Net -t option?

Brown_Richard · December 1, 2000, 12:17pm

From the use message this is my understanding of how the -t option works:

if a node determines that it cannot reach another node on a specific LAN it
associates a timestamp
with that entry in its table. From that point on the failed node/LAN
combination will not be retried for the number of seconds given by the -t
option unless what?

I assume that it will re-enable the node/LAN combination if it gets a packet
from it. Is this correct?

What happens if there are 2 LANs: for simplicity lets assume 2 nodes, 2
hubs, default -t (40 seconds) option and both nodes initiate some
communication with each other. What happens if I power down LAN1 hub and
allow each node to see LAN1 has failed, then power it back on @ 10 seconds
and power down LAN2 hub @ 20 seconds. Will Net wait the 20 remaining seconds
before attempting communication with LAN1?

Richard

Brown_Richard · December 7, 2000, 11:43am

Is any one going to respond to this?

Bill_at_Sierra_Desig · December 12, 2000, 12:09am

Hi Richard,

I assume that you are talking about a fully redundant network. I.E. Several
CPUs each connected to two different LANs. If my assumption is not correct
then everything that I am about to say does not apply.

I worked for 6 years in broading. We sent audio over the ethernet. We were
able to start an audio file playing on a diskless workstation. I.E. the DSP
was on a diskless CPU and the software was reading the audio file across the
network. When we used dual LANs (customers choice, based on cost), we were
able to unplug an ethernet and the audio would just keep right on playing
without a single hicup. We could then plug in that ethernet and unplug the
other ethernet and the audio would still keep right on playing. you could
toggle back and forth with no problem. Now here’s the good part. You could
unplug BOTH ethernets and the audio would still keep playing. The trick was
twofold.

We used a three second buffer. So one of the ethernets had to be plugged in
within 3 seconds. But the more important trick was that the Net.ether*
driver had to be changed.

The -t (number of 50 ms periods before a timeout) (default = 20) and the -n
(number of retries) (default = 3) were way too great. We used -t2 -n1.

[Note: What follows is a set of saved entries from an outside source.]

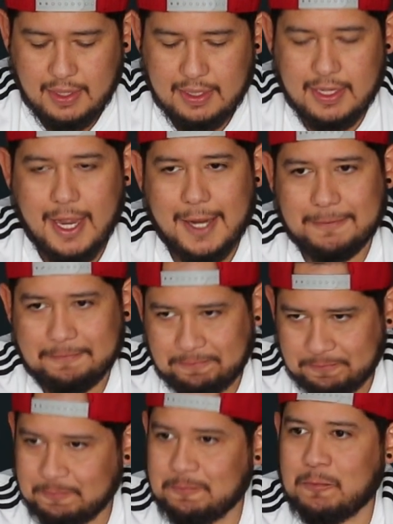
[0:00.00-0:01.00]
Yeah,
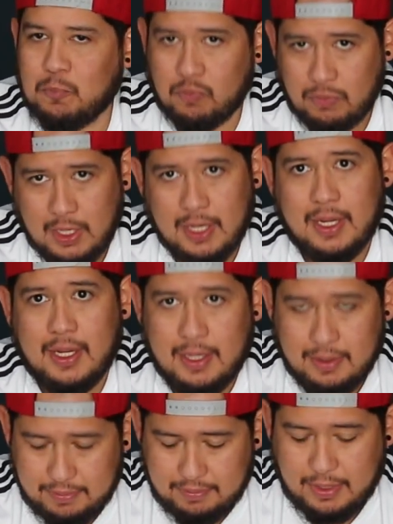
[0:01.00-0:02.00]

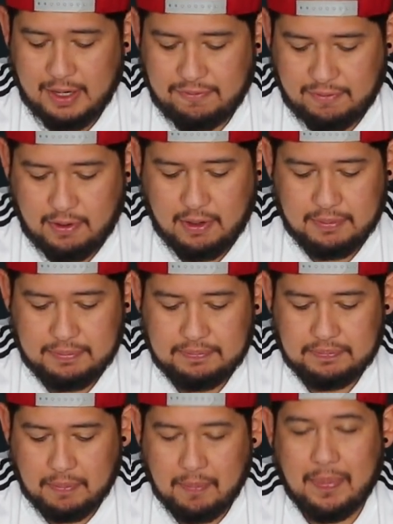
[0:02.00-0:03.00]
by far
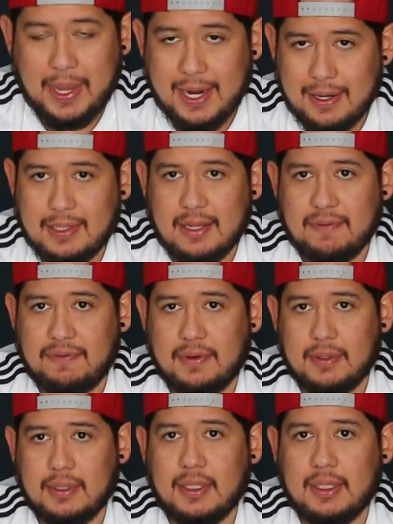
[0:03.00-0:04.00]
very
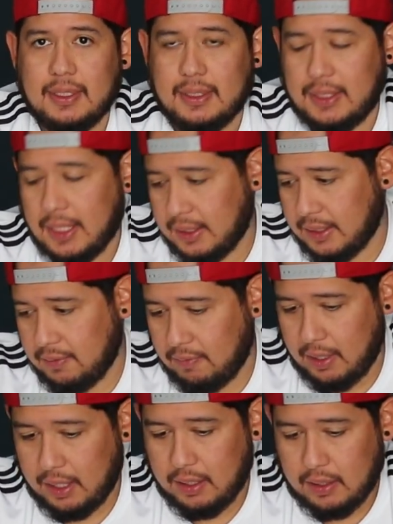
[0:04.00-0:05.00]
different than the
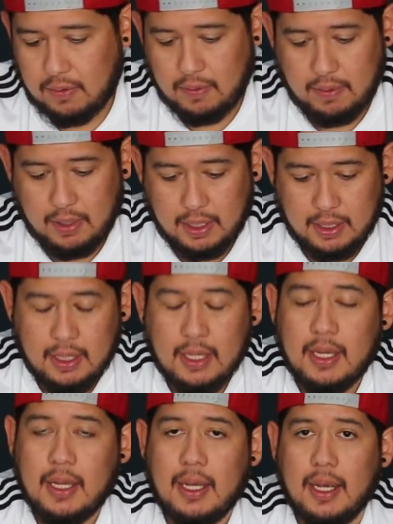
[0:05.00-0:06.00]
regular Corona.
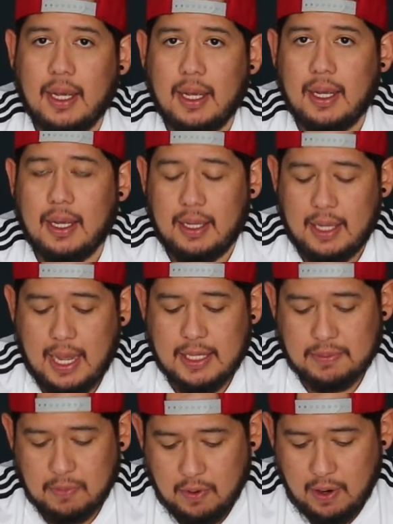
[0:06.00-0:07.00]
It
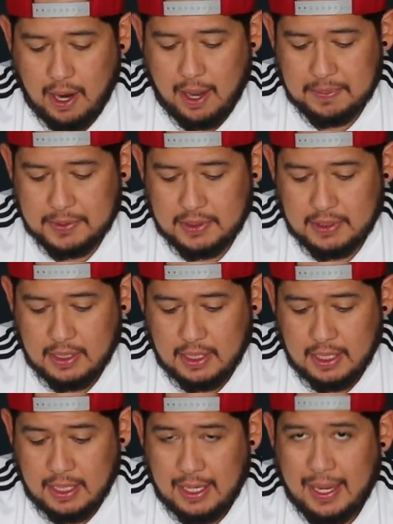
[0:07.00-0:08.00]
has more hops.
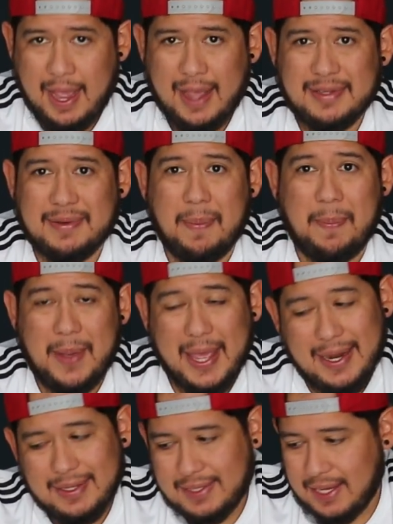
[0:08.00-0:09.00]
It has a
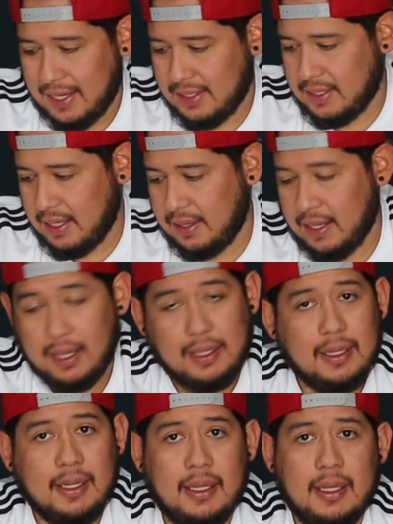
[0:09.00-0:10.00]
better taste, I
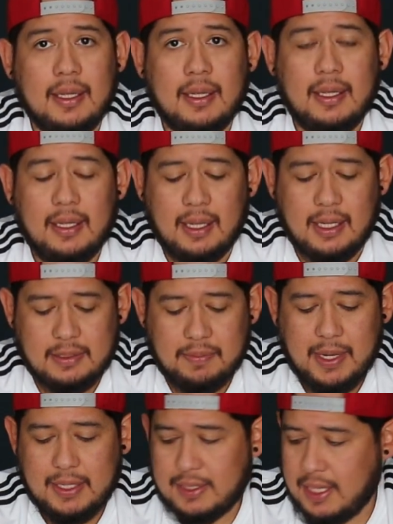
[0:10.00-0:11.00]
think. It has a
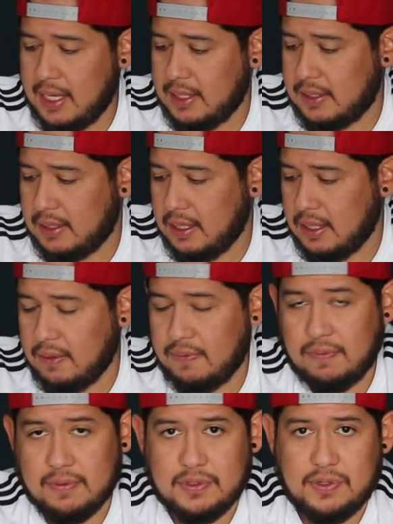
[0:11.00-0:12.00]
better taste
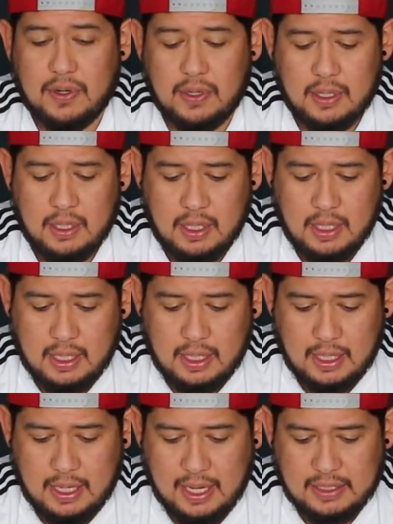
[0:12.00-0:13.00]
for sure.
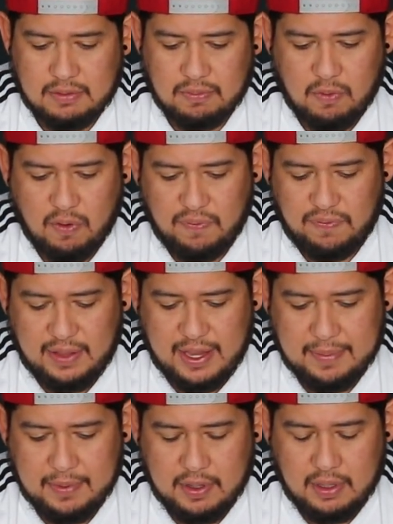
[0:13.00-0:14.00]
It has more
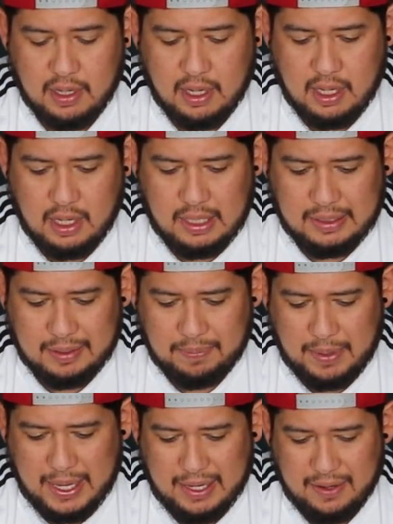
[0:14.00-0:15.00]
flavor. The
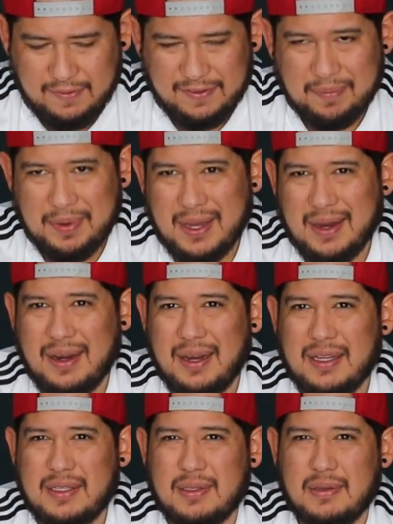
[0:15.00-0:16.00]
body of the beer
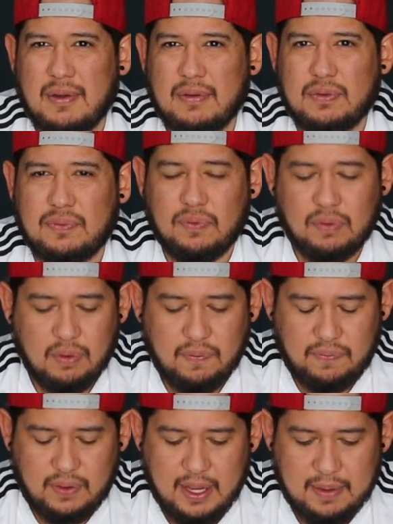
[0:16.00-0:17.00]
is full
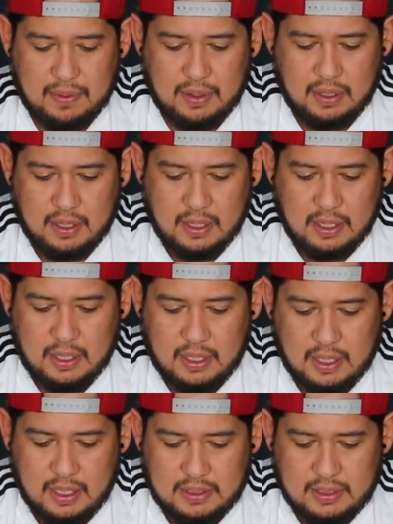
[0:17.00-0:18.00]
of flavor.
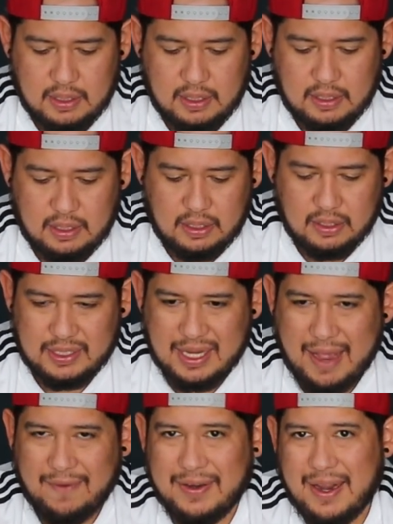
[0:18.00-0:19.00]
It doesn't
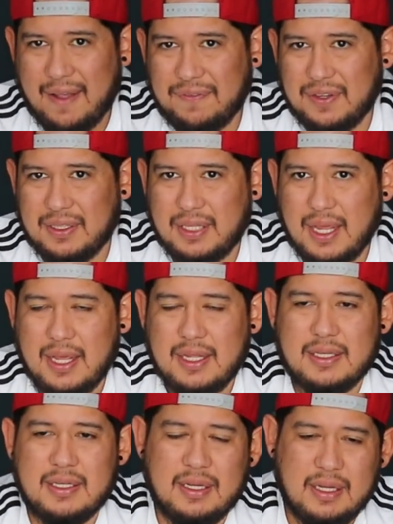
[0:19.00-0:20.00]
have an
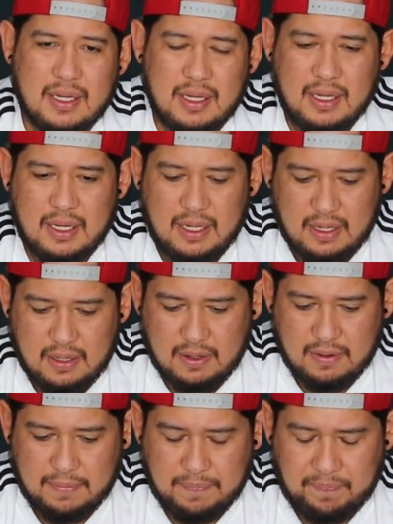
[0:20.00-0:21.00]
aftertaste.
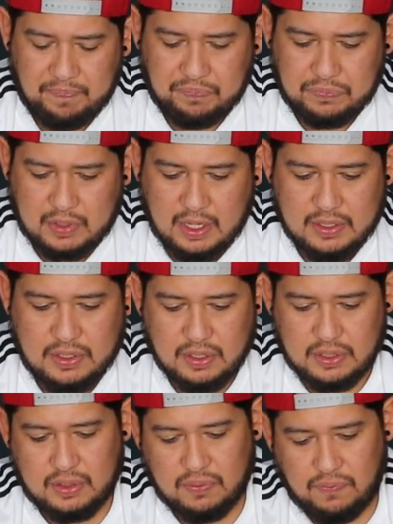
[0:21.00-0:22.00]
It's
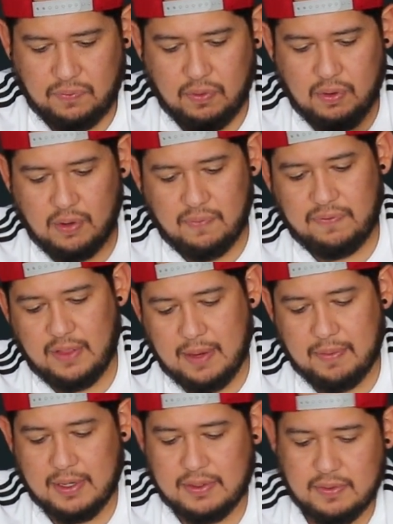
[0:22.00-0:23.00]
just full on
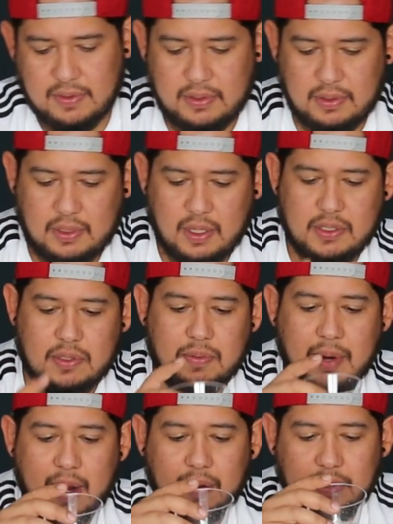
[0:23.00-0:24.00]
flavor as soon as you touch your
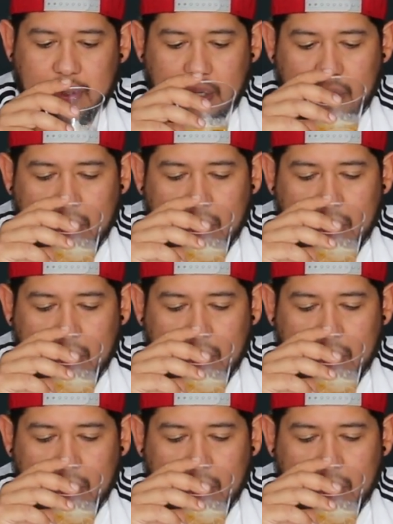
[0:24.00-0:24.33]
mouth.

Here’s what happens under the hood.

Some program sends a mesage to Net to send to some other CPU. Net decides
what paths are available to get that message from the local node to the
other node. It then passes the mesage to one of the Net.ether* drivers.
That driver begins trying to send the packet. After the -t (N * 50 ms)
timeout it will retry for -n N retries. Not until all of this fails will
that driver go back to Net and say “I can’t get this packet out”. If Net
has another alternate path, it will try that one. (Repeat the above
procedure) Not until all paths have failed will Net claim that it can’t
transmit the packet.

The default value are good and necessary for single LAN models (which is the
majority of the cases). but with redundant LANs it just takes too damn long
to time out and try the alternate path.

So, what are the consequences? If the -t value is too small the driver may
think that it can’t get the packet out when in fact it was successful, it
just didn’t get an ACK back yet. Or it may give up on a given LAN
prematurly. Obviously, for this to work, you need very clean LANs.
Otherwise you will get network failures all over the place.

BTW, if the receiving QNX node receives the same packet more than once, it
does handle it gracefully. It will log an error and do the right thing.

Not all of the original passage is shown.